──────── DATASET CONTENT

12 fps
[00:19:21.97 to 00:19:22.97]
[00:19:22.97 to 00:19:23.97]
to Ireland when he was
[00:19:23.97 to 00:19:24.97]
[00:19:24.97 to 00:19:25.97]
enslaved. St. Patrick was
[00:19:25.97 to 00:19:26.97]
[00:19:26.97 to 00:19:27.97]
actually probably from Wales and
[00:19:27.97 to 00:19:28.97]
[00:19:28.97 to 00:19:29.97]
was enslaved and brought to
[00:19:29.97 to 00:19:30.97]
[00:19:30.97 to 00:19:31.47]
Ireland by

────────────────

- PROBLEM TO SOLVE
All the records above need to be printed exactly.

- EXERCISE RESPONSE
12 fps
[00:19:21.97 to 00:19:22.97]
[00:19:22.97 to 00:19:23.97]
to Ireland when he was
[00:19:23.97 to 00:19:24.97]
[00:19:24.97 to 00:19:25.97]
enslaved. St. Patrick was
[00:19:25.97 to 00:19:26.97]
[00:19:26.97 to 00:19:27.97]
actually probably from Wales and
[00:19:27.97 to 00:19:28.97]
[00:19:28.97 to 00:19:29.97]
was enslaved and brought to
[00:19:29.97 to 00:19:30.97]
[00:19:30.97 to 00:19:31.47]
Ireland by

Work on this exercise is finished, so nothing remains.